The input:
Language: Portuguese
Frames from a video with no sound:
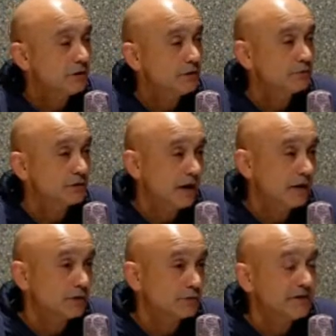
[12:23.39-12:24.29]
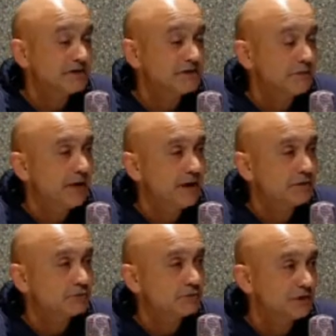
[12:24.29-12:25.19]
e nos carros
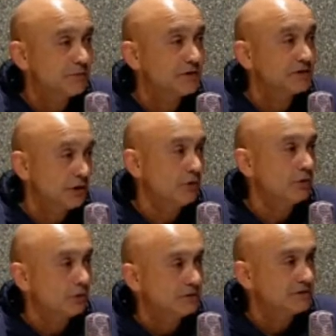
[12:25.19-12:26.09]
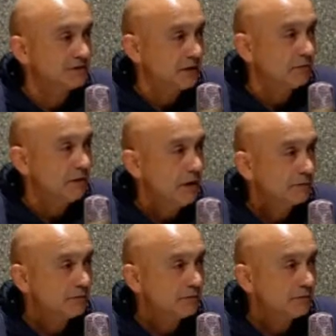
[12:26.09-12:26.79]
principais um sistema de geolocalização,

Work to be completed: Please output the full listing above exactly, minus any pictures.

Response:
Language: Portuguese
Frames from a video with no sound:
[12:23.39-12:24.29]
[12:24.29-12:25.19]
e nos carros
[12:25.19-12:26.09]
[12:26.09-12:26.79]
principais um sistema de geolocalização,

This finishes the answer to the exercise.